### Exercise directions
Omitting all images, set down every line below exactly as it appears.

### Records from a dataset
Segment Open

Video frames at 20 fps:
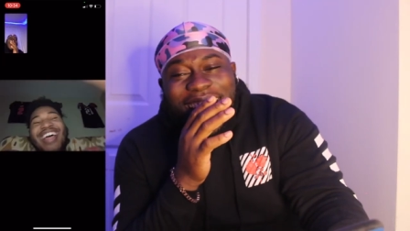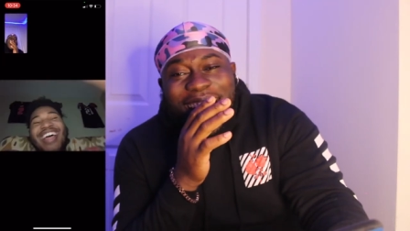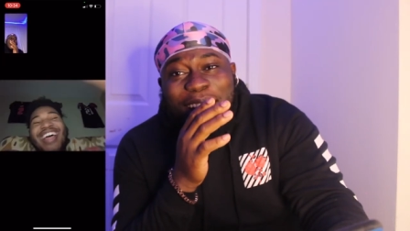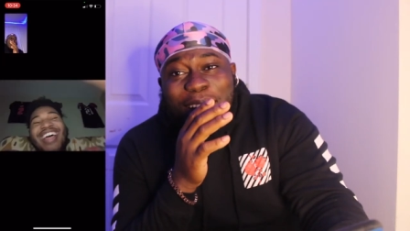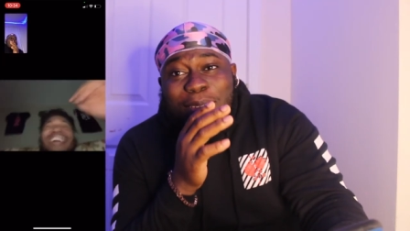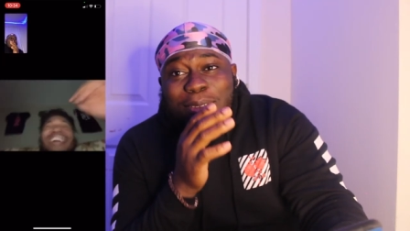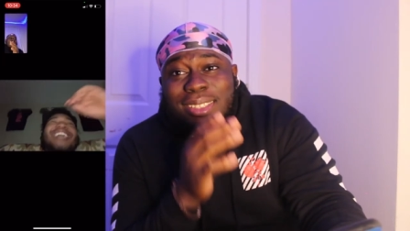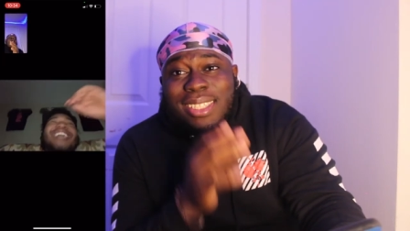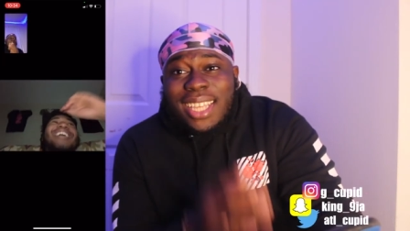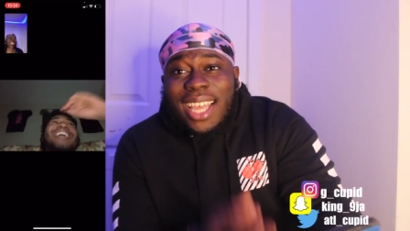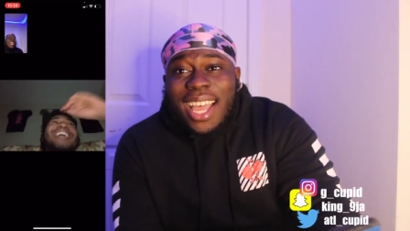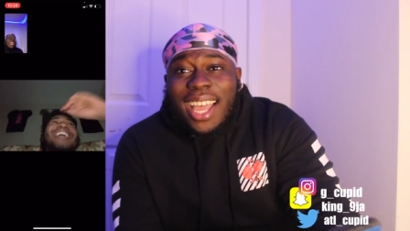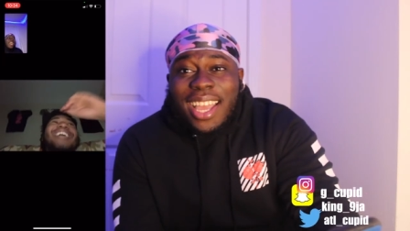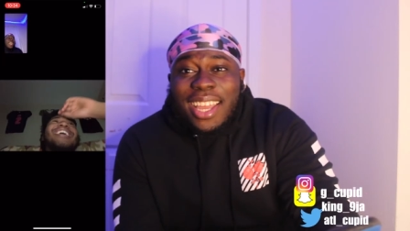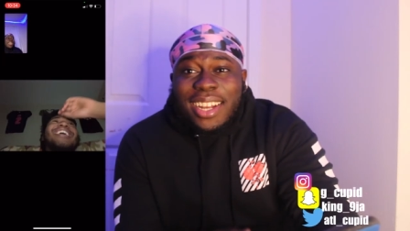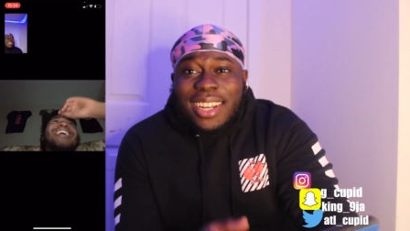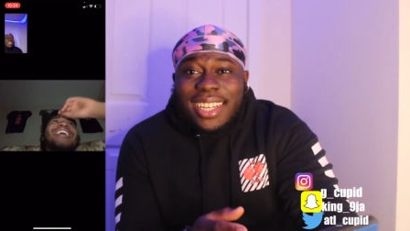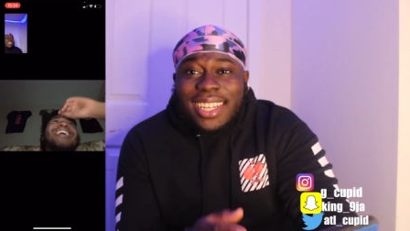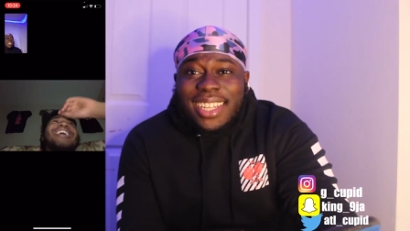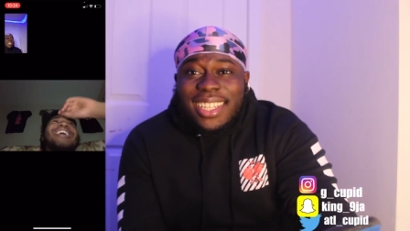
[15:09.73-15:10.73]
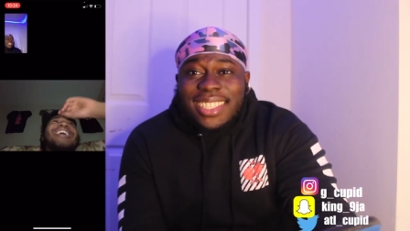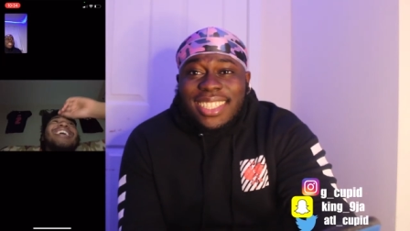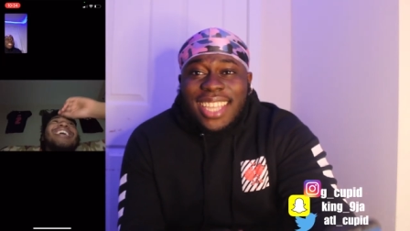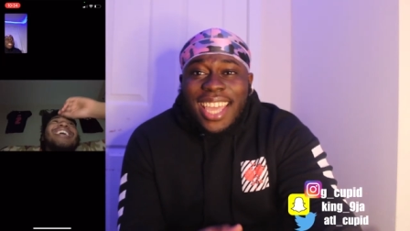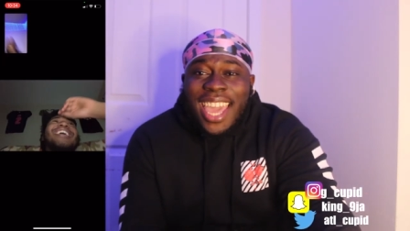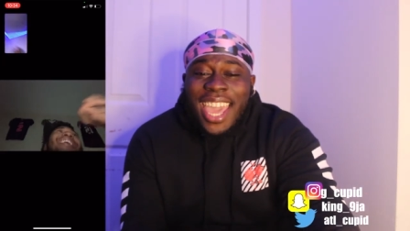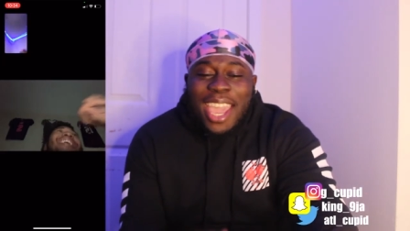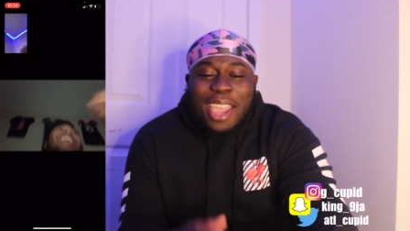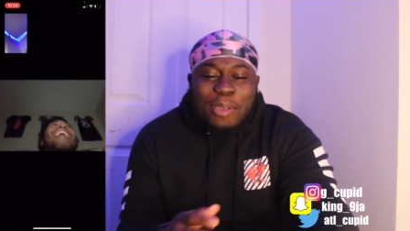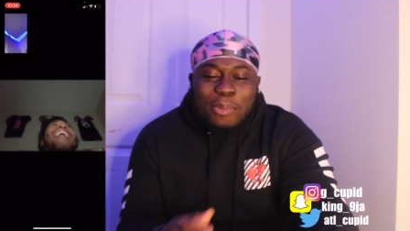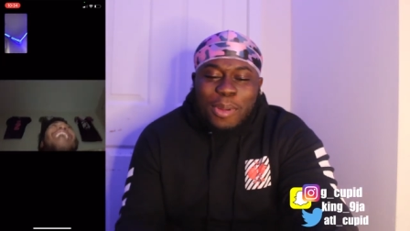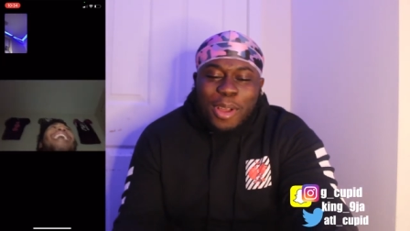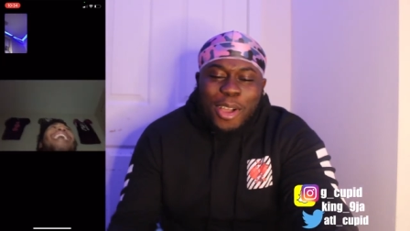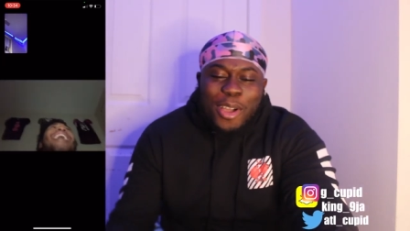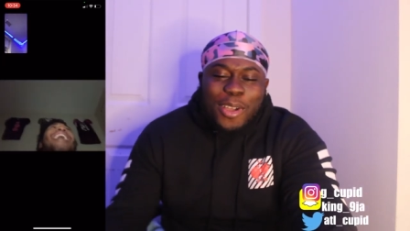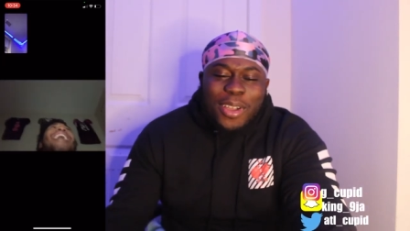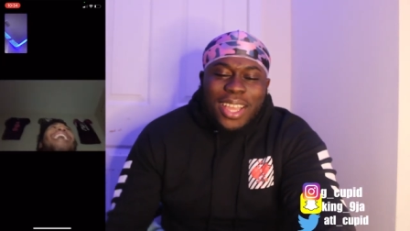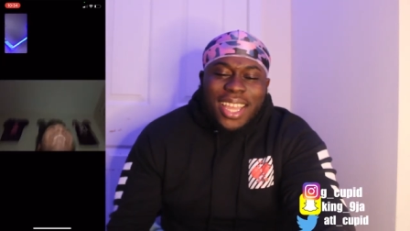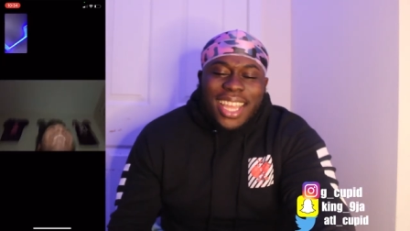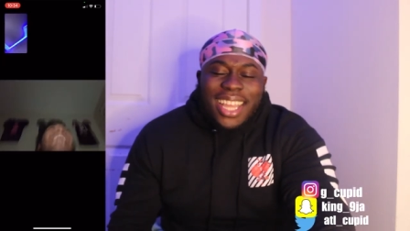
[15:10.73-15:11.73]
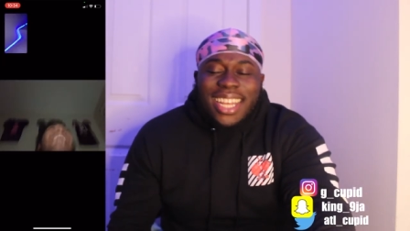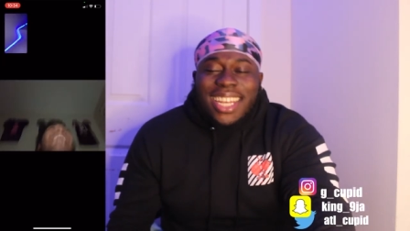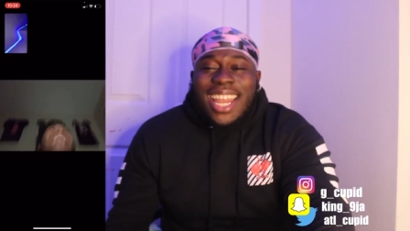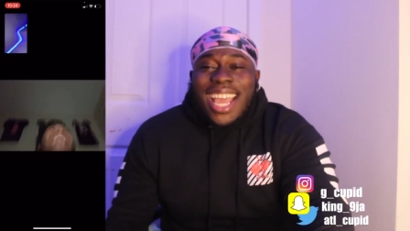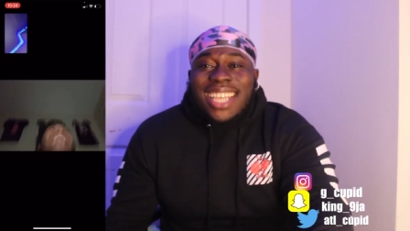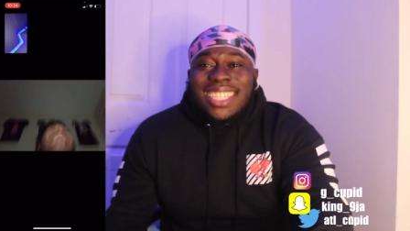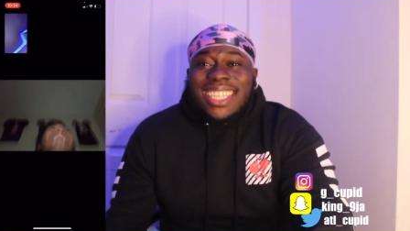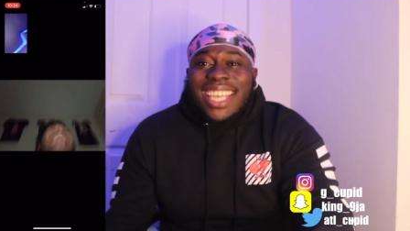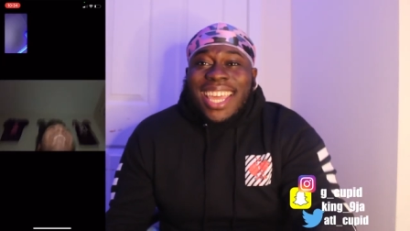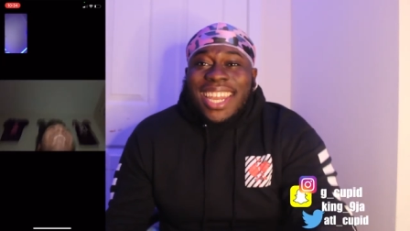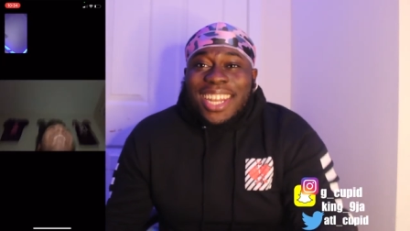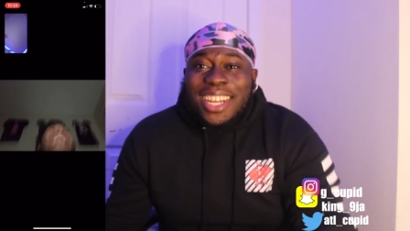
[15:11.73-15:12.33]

I'm tired of this. Hey, bro, that's the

Segment Closed

### Result
Video frames at 20 fps:
[15:09.73-15:10.73]
[15:10.73-15:11.73]
[15:11.73-15:12.33]

I'm tired of this. Hey, bro, that's the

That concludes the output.